Когда ж очень приставали с расспросами, Цыганок принимал серьезный и достойный вид.
— Мы все, орловские, проломленные головы, — говорил он степенно и рассудительно. — Орел да Кромы — первые воры. Карачев да Ливны — всем ворам дивны. А Елец — так тот всем ворам отец. Что ж тут толковать!
Цыганком его прозвали за внешность и воровские ухватки. Был он до странности черноволос, худощав, с пятнами желтого пригара на острых татарских скулах; как-то по-лошадиному выворачивал белки глаз и вечно куда-то торопился. Взгляд у него был короткий, но до жуткости прямой и полный любопытства, и вещь, на которую он коротко взглянул, точно теряла что-то, отдавала ему часть себя и становилась другою. Папиросу, на которую он взглянул, так же неприятно и трудно было взять, как будто она уже побывала в чужом рту. Какой-то вечный неугомон сидел в нем и то скручивал его, как жгут, то разбрасывал его широким снопом извивающихся искр. И воду он пил чуть ли не ведрами, как лошадь.
На все вопросы на суде он, вскакивая быстро, отвечал коротко, твердо и даже как будто с удовольствием:
— Верно!
Иногда подчеркивал:
— Вер-р-но!
И совершенно неожиданно, когда речь шла о другом, вскочил и попросил председателя:
— Дозвольте засвистать!
— Это зачем? — удивился тот.
— А как они показывают, что я давал знак товарищам, то вот. Очень интересно.

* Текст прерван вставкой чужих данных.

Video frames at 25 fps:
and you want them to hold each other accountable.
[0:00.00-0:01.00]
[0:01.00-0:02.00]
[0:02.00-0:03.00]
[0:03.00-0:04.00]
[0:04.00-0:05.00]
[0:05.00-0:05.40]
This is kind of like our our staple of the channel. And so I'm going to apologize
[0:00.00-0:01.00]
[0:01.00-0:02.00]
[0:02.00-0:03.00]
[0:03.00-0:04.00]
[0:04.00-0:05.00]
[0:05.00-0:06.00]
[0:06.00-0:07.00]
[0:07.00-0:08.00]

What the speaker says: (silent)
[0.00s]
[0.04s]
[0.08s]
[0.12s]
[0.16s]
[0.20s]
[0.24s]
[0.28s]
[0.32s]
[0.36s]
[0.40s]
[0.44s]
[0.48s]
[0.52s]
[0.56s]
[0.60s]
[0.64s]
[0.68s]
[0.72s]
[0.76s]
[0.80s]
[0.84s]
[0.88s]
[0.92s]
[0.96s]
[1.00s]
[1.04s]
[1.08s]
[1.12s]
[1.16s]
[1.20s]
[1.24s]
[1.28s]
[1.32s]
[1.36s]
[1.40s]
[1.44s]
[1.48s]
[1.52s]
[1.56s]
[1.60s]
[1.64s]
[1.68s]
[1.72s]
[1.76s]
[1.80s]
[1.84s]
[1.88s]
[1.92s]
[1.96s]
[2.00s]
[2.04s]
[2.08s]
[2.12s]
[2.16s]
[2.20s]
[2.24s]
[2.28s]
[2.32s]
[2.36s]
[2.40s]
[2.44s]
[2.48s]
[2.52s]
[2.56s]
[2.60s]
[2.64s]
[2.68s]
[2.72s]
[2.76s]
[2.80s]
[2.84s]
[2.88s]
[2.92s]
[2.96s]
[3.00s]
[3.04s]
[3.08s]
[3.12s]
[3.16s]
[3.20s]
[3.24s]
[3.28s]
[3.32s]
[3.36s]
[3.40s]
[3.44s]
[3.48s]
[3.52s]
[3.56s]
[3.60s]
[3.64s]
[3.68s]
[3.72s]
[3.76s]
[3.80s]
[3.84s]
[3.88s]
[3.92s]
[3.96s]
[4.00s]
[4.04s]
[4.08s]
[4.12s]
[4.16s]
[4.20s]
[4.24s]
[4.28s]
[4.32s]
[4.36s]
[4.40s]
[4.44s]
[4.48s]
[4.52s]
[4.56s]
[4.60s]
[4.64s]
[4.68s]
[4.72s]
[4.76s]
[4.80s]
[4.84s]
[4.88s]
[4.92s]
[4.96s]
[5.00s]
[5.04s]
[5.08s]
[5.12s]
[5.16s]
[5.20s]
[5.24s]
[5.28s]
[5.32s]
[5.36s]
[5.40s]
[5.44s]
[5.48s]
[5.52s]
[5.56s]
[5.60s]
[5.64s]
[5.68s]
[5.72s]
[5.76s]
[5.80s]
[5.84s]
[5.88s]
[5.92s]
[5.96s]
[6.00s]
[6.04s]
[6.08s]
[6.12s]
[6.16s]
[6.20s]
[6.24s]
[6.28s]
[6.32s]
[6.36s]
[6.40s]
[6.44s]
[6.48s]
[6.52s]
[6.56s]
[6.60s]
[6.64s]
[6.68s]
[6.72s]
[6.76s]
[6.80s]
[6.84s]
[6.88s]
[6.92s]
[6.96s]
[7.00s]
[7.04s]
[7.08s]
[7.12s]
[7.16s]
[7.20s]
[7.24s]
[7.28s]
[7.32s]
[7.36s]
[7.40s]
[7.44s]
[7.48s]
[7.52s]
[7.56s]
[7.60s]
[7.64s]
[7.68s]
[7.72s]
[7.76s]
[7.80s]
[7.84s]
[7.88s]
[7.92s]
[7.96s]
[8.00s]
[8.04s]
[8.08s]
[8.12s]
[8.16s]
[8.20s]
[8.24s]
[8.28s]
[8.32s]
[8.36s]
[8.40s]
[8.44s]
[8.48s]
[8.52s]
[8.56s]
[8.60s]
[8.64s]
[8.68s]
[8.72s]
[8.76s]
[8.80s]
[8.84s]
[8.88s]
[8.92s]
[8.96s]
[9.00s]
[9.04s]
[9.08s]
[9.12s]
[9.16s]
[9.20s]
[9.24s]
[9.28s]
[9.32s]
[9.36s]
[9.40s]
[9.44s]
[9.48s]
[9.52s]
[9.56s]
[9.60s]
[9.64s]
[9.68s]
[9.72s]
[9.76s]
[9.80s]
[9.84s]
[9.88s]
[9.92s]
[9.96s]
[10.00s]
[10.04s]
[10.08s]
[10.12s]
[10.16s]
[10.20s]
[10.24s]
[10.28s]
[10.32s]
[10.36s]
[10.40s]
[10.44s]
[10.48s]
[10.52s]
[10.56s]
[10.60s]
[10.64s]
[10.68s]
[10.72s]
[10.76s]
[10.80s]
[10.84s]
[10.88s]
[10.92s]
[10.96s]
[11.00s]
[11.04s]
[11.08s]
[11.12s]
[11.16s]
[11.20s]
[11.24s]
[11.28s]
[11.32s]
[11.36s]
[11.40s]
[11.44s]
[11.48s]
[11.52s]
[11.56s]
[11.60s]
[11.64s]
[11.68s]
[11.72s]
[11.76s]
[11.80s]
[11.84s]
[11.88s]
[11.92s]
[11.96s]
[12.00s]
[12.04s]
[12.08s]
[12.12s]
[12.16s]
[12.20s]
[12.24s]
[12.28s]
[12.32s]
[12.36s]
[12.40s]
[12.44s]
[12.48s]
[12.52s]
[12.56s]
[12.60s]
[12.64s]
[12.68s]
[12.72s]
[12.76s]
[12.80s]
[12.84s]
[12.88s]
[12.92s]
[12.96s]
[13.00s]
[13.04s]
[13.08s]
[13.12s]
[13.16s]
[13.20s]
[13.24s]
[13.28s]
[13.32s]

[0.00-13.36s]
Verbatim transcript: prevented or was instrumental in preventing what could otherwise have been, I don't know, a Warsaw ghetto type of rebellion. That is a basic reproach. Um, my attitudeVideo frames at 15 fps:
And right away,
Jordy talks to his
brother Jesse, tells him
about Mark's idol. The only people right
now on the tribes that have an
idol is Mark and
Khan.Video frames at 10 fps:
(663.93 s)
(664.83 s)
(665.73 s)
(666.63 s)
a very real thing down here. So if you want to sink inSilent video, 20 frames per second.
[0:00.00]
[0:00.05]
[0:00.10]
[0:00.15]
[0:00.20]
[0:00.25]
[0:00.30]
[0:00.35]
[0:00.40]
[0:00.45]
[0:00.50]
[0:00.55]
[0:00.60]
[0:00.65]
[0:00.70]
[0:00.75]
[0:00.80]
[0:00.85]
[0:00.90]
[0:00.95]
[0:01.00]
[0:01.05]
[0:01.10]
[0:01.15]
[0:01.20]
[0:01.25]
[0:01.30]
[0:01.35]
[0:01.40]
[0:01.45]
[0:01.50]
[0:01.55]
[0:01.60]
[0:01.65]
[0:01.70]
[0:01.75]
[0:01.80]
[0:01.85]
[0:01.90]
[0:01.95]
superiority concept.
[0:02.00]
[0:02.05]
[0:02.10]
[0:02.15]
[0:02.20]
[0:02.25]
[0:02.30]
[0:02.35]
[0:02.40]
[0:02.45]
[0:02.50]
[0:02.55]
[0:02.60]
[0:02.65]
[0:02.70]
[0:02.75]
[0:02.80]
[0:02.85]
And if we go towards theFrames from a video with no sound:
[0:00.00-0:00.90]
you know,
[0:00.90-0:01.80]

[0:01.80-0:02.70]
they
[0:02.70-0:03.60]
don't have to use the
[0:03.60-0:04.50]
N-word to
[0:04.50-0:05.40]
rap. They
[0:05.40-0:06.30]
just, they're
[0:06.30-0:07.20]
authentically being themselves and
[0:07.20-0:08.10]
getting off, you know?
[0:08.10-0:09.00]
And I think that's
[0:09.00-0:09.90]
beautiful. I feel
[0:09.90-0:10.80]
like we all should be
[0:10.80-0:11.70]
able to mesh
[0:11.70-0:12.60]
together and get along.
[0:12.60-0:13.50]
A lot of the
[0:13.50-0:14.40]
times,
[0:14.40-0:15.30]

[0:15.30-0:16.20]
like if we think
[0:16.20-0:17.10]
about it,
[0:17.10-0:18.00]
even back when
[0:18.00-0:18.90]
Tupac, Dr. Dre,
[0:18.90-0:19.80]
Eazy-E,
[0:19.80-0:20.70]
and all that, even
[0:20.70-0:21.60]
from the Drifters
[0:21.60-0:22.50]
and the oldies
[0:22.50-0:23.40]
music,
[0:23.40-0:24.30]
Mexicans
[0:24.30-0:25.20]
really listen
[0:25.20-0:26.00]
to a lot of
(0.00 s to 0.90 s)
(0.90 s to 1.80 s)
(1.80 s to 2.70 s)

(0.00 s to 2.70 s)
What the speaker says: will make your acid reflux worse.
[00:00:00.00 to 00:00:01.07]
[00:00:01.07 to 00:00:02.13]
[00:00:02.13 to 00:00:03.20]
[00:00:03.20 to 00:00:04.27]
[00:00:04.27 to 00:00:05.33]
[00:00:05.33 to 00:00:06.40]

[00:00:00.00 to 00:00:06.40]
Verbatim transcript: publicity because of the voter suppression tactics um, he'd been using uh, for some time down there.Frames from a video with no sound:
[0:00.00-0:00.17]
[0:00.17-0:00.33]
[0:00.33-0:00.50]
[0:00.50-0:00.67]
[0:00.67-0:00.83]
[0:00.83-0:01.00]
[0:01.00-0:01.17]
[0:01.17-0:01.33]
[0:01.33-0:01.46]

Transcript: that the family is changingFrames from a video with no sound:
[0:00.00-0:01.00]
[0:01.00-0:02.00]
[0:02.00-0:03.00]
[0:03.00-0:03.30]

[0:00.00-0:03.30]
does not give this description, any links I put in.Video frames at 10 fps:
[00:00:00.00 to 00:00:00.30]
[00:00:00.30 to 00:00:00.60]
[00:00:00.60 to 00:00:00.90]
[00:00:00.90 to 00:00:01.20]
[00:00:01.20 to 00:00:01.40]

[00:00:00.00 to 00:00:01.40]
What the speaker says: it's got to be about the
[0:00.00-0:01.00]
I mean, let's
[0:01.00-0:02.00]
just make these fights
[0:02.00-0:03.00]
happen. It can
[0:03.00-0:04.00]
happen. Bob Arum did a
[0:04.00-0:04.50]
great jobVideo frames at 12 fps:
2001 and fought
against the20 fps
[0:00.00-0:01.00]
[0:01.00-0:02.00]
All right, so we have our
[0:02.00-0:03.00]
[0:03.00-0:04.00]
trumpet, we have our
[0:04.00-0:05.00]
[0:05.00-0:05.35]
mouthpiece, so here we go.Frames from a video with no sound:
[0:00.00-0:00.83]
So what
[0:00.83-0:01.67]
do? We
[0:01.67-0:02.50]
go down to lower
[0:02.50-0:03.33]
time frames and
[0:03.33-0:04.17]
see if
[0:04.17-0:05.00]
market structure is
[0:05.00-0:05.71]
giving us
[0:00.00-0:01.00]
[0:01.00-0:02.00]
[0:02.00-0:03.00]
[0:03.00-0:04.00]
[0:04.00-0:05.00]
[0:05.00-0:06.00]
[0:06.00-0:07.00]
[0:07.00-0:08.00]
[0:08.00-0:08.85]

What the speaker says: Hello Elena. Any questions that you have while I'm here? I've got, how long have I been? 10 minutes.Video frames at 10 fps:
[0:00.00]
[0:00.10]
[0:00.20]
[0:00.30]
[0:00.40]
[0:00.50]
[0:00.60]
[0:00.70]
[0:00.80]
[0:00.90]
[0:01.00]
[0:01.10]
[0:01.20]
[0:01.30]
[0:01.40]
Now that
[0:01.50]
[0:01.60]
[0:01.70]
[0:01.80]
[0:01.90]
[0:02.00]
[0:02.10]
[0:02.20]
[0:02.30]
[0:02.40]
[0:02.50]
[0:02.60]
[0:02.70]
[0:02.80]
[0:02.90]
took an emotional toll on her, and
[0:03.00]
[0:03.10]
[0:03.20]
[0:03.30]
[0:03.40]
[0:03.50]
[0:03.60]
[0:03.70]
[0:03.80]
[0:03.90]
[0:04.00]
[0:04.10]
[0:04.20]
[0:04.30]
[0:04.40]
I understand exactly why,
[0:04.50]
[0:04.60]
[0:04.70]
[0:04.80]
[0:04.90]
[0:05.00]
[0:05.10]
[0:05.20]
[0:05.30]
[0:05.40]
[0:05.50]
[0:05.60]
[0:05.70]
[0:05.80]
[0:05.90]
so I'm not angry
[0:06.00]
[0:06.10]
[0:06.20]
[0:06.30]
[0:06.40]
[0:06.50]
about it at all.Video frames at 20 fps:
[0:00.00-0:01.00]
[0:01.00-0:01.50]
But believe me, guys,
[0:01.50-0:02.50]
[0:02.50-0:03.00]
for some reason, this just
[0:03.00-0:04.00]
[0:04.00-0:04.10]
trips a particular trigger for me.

Слегка недоумевая, председатель согласился. Цыганок быстро вложил в рот четыре пальца, по два от каждой руки, свирепо выкатил глаза — и мертвый воздух судебной залы прорезал настоящий, дикий, разбойничий посвист, от которого прядают и садятся на задние ноги оглушенные лошади и бледнеет невольно человеческое лицо. И смертельная тоска того, кого убивают, и дикая радость убийцы, и грозное предостережение, и зов и тьма осенней ненастной ночи, и одиночество — все было в этом пронзительном и не человеческом и не зверином вопле.
Председатель что-то закричал, потом замахал на Цыганка рукою, и тот послушно смолк. И, как артист, победоносно исполнивший трудную, но всегда успешную арию, сел, вытер о халат мокрые пальцы и самодовольно оглядел присутствующих.
— Вот разбойник! — сказал один из судей, потирая ухо.
Но другой, с широкой русской бородою и татарскими, как у Цыганка, глазами, мечтательно поглядел куда-то поверх Цыганка, улыбнулся и возразил:
— А ведь действительно интересно.
И с спокойным сердцем, без жалости и без малейшего угрызения совести судьи вынесли Цыганку смертный приговор.
— Верно! — сказал Цыганок, когда приговор был прочитан. — Во чистом поле да перекладинка. Верно!